= Liang Shoupan =

Chinese aerospace engineer (1916–2009)

Liang Shoupan (梁守槃; 13 April 1916 – 5 September 2009) was a Chinese aerospace engineer. The chief designer of China's first generation of anti-ship missiles including the HY-1 and HY-2, he is regarded as the "father of China's cruise missile program". He also designed the C-101, C-801 and other missiles. He was an academician of the Chinese Academy of Sciences and the International Academy of Astronautics. In 2006, he was one of the five scientists who received the Highest Achievement Award of China's aerospace industry.

== Early life and education ==
Liang was born on 13 April 1916 in Fuzhou, Fujian, Republic of China. His father Liang Jingchun (梁敬錞) was an official in the Ministry of Justice of the Beiyang government and served as an advisor to the Kuomintang government in Taiwan after 1949. He spent his childhood in Beijing and attended secondary schools in Beijing, Tianjin, and Shanghai.

In June 1933, Liang entered Tsinghua University to study aeronautical engineering. As soon as he earned his bachelor's degree in June 1937, the Second Sino-Japanese War broke out. He enlisted in the Republic of China Air Force and studied at its advanced aeronautical engineering program. In August 1938, he went to the United States to study aeronautical engineering at the Massachusetts Institute of Technology. He earned his master's degree in just a year and returned to China in February 1940.

== Career ==
From February 1940 to August 1942, Liang taught aeronautical and mechanical engineering at the National Southwestern Associated University in Kunming. Starting in August 1942, he worked at Guizhou Aeronautical Engine Factory as an engineer and designer for three years. After the surrender of Japan in August 1945, he joined Zhejiang University as a professor and was appointed chair of the Aeronautical Engineering Department in June 1949.

After the establishment of the People's Republic of China, Liang became a professor at Harbin Institute of Military Technology in September 1952. In May 1956, he was transferred to the newly established Fifth Academy (for aerospace and missile research) of the Ministry of National Defense and awarded the military rank of colonel. A leading scientist in the start-up phase of the Fifth Academy, he was put in charge of rocket engine research and later comprehensive design.

After the Fifth Academy was upgraded to the Seventh Ministry of Machine Building in 1965, Liang served as head of the Third (Sub-) Academy, in charge of the development of anti-ship missiles for coastal defence.
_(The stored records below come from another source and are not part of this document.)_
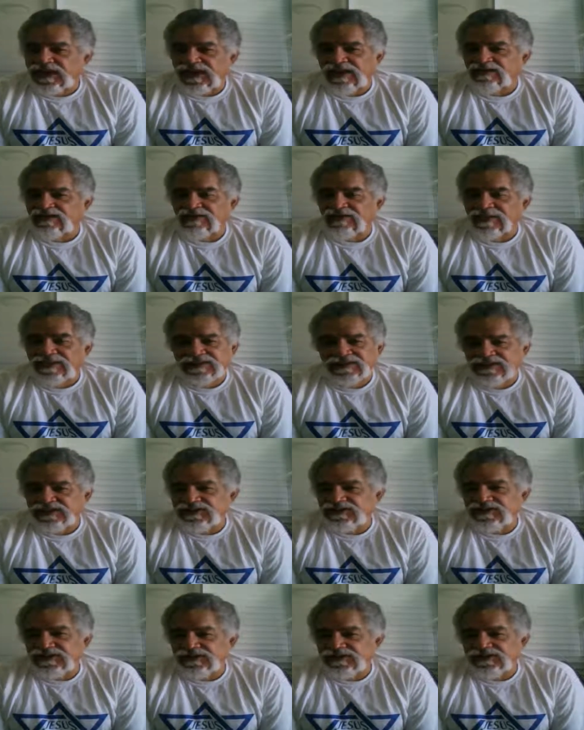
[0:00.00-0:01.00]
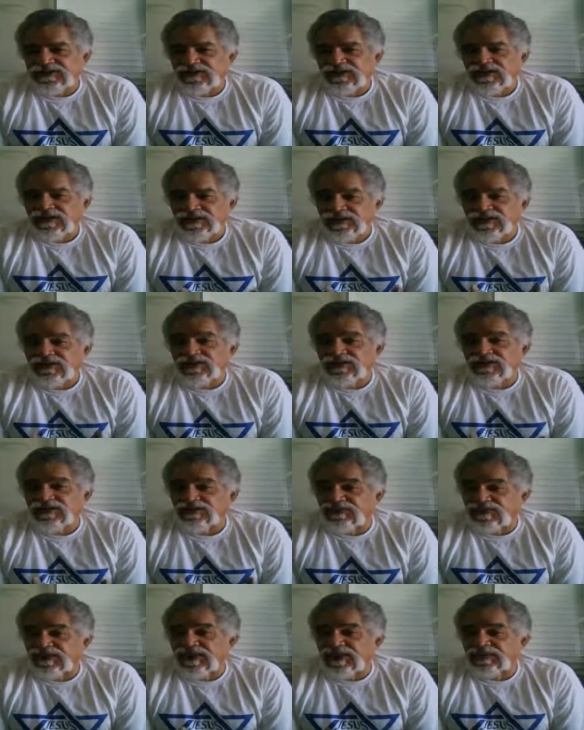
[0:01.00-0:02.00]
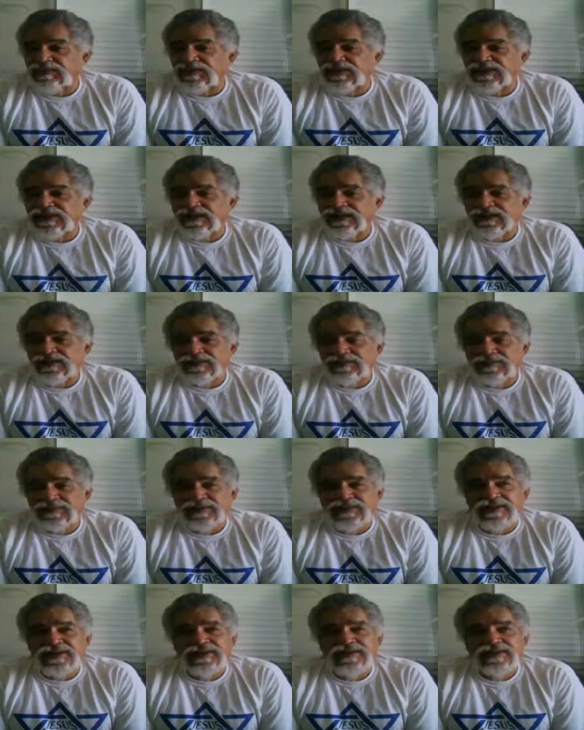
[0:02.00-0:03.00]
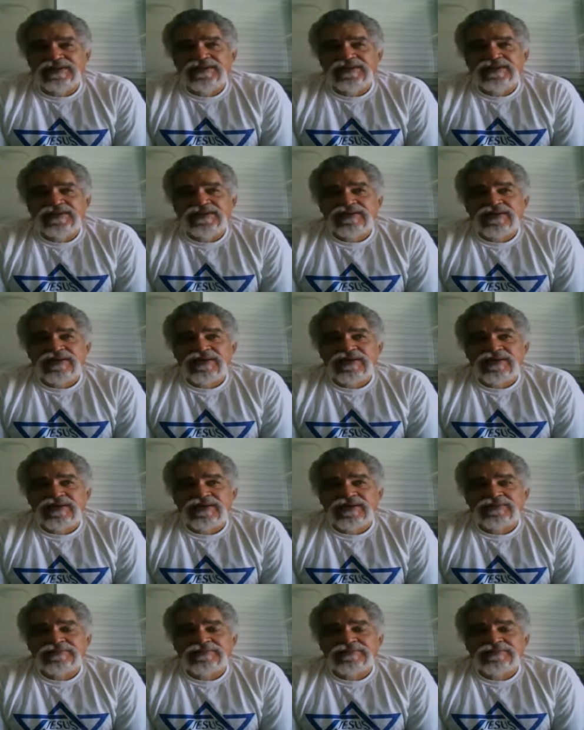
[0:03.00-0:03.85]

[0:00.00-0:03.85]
This is nothing to laugh about. This is nothing. This is a family that has been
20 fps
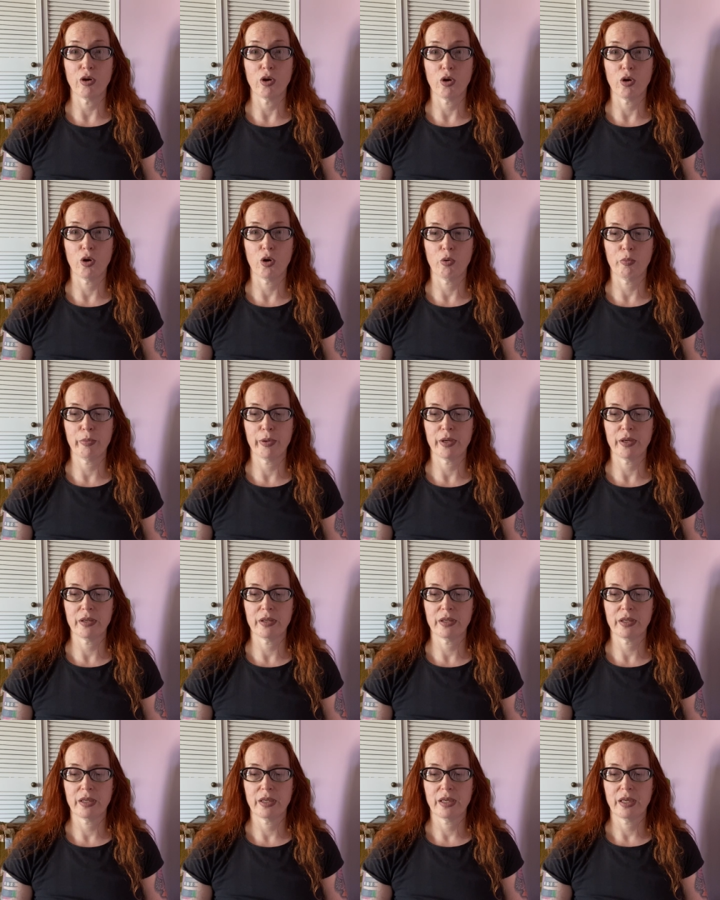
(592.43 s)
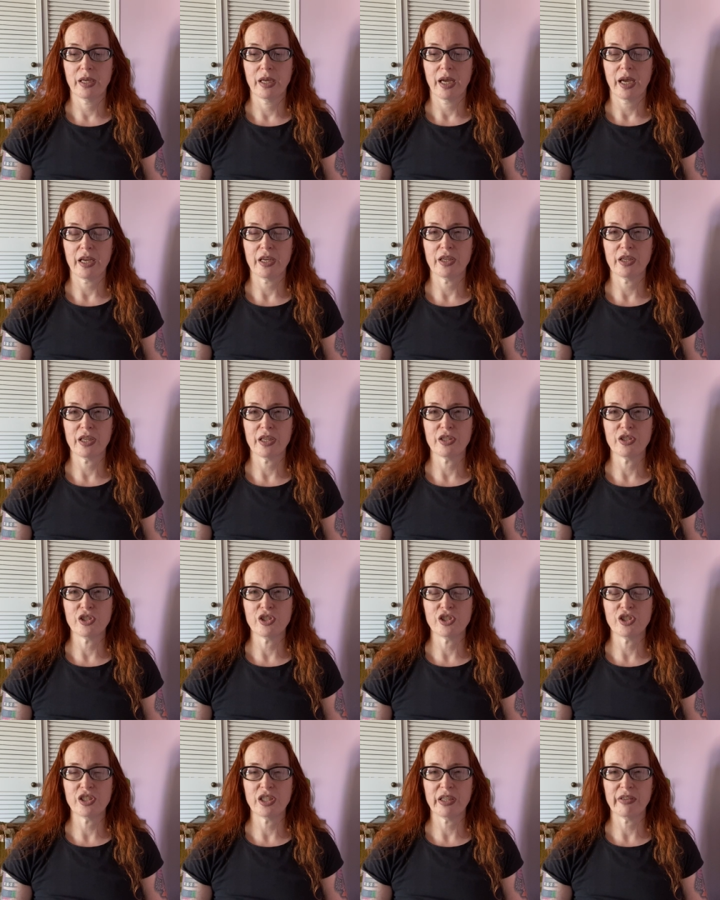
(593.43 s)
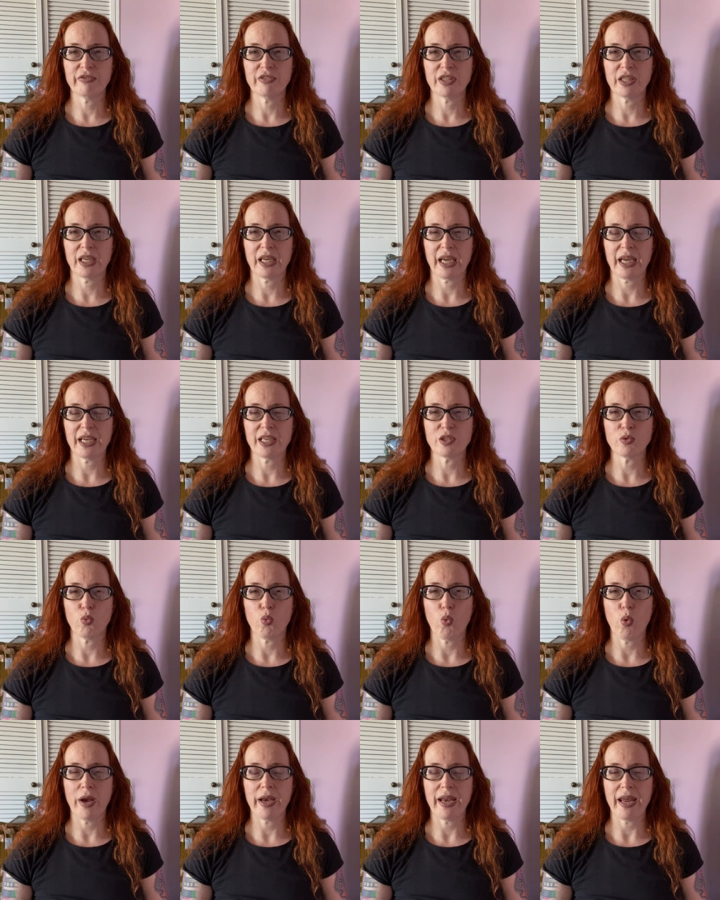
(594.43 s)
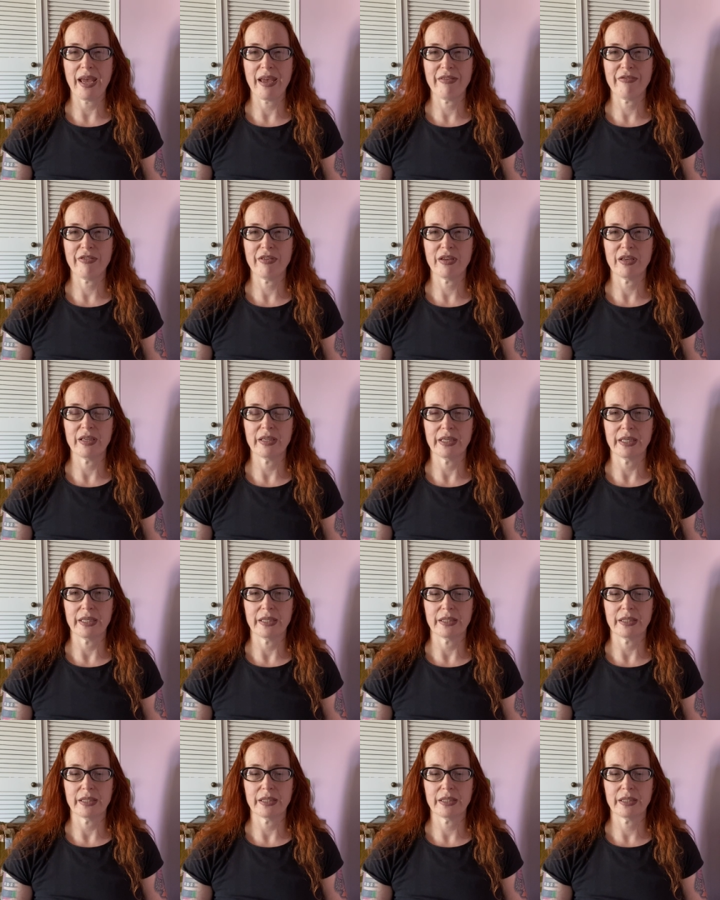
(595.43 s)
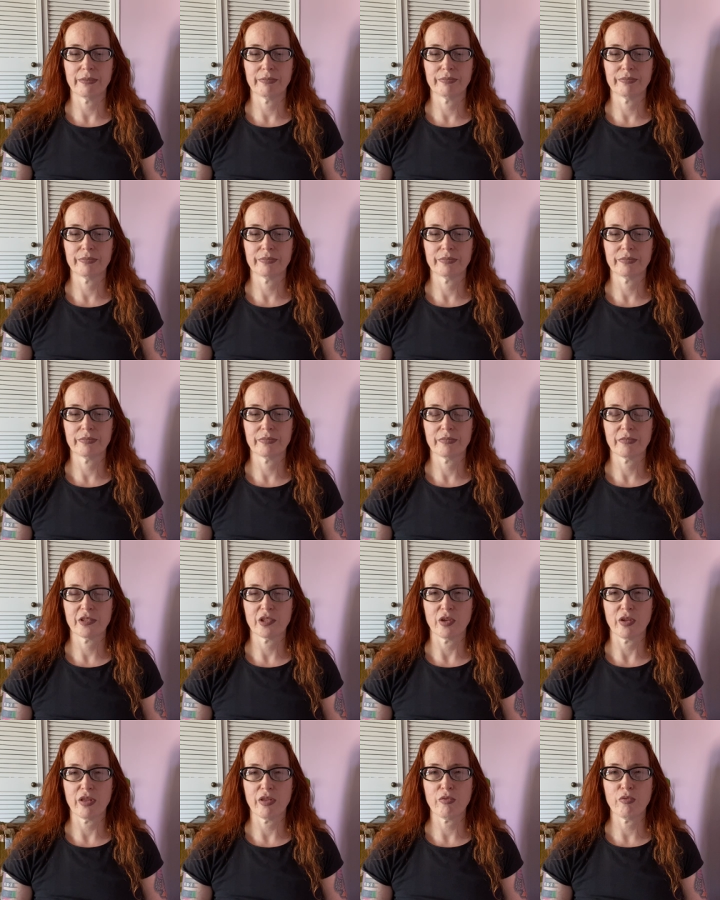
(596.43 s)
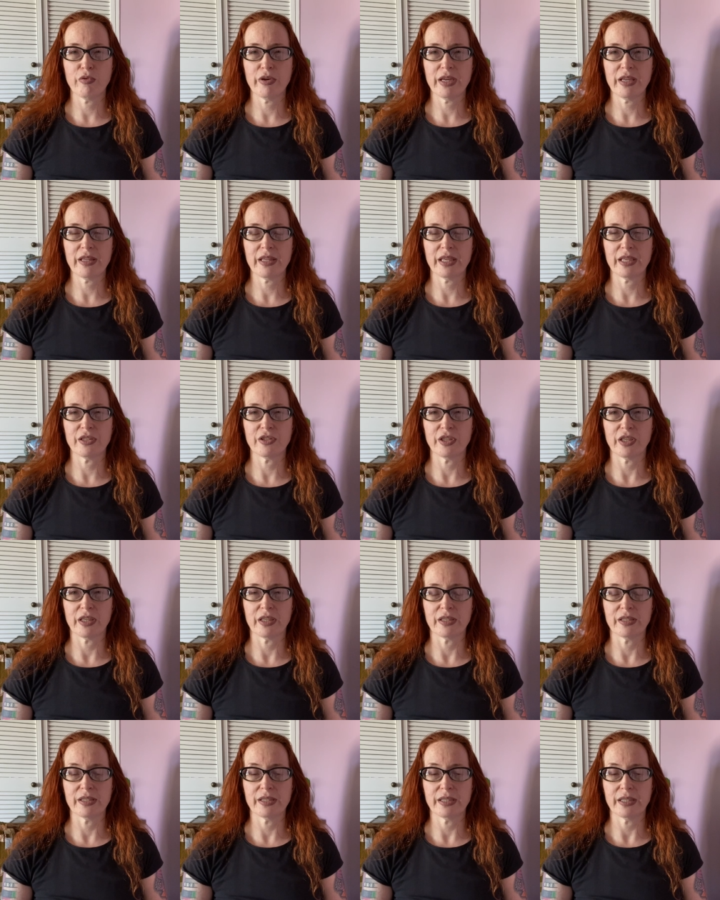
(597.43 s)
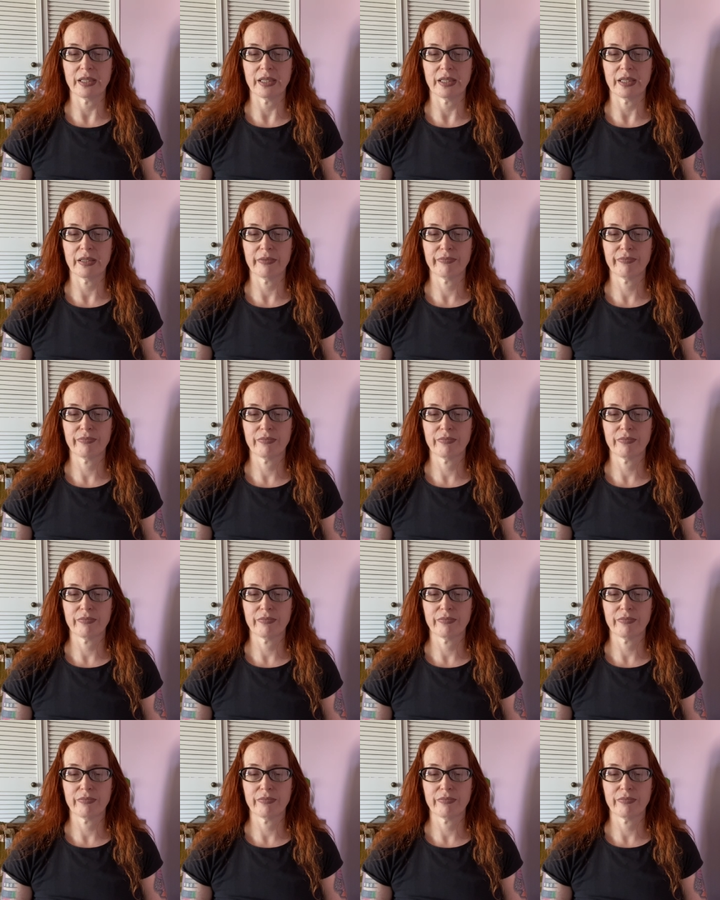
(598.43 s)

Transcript: open and you can shift your gaze whenever needed. So three things you can see,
He was the chief designer of HY-1 and HY-2 (known in the West as the Silkworm) anti-ship missiles, and the C-101 supersonic missile. From the late 1970s to the early 1980s, he was the chief designer of the C-801 anti-ship missile, which was comparable to the Exocet of France. After 1982, he served as vice director of the Science and Technology Committee of the Ministry of Aerospace Industry (the former Seventh Ministry).

Liang served as a delegate to the Third, Fourth, and Fifth National People's Congresses, and was a member of the Third, Sixth, and Seventh National Chinese People's Political Consultative Conference (CPPCC).

Liang died on 5 September 2009 in Beijing, at the age of 93.

== Honours and recognition ==
Liang was elected an academician of the Chinese Academy of Sciences in 1980 and of the International Academy of Astronautics in 1985.

Liang was conferred a Special Prize of the State Science and Technology Progress Award in 1988 and the Qiu Shi Distinguished Scientist Prize in 1994. In 2006, he was one of the five scientists who received the Highest Achievement Award for the first 50 years of China's aerospace industry, together with Qian Xuesen, Ren Xinmin, Tu Shou'e, and Huang Weilu.